Lindsey Southwick March 31, 2020
A real trip down memory lane! My long lasting memory is seeing Last Snows of Spring at the pictures and crying all the way home. I grew up on Denehouse Road and remember the Vane Tempest well. Is your mum Moira? I worked at Seaham Library from 1980 to 1997 and knew her well from her time in the libraries! Love Reading your memoirs! x
Jane March 31, 2020 — Post author
Hello Lindsey, so glad you enjoyed the blog! There are many more articles on my website too, as well as details of my books.
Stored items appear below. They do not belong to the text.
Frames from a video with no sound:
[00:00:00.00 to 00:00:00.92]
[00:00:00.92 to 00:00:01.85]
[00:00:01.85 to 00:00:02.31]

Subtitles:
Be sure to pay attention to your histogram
My mum is indeed Moira! Ahhh I loved the old Seaham library – I have happy memories of working there myself during 6th Form holidays x
J September 27, 2020
I was one of those invisible unfortunate creatures ..there was actually a buliding next to greystones we called the unit that’s where you first got took as it was a secure unit ..I think it was demolished in the 90s ..but if we behaved we were allowed to transfer to greystones if there was room where you had more freedom …the crimes most of the girls committed would disappoint you as it was social services that placed most of us there
Tommy August 17, 2021
Yeah I went out with a lass from greystones when I was younger about 1984. Her and her freinds were great lasses certainly not tearaways or thugs which you might imagine when you hear remind home. Their house mistress was great… Always giving me an earful about treating her right… Really looking out for her girl.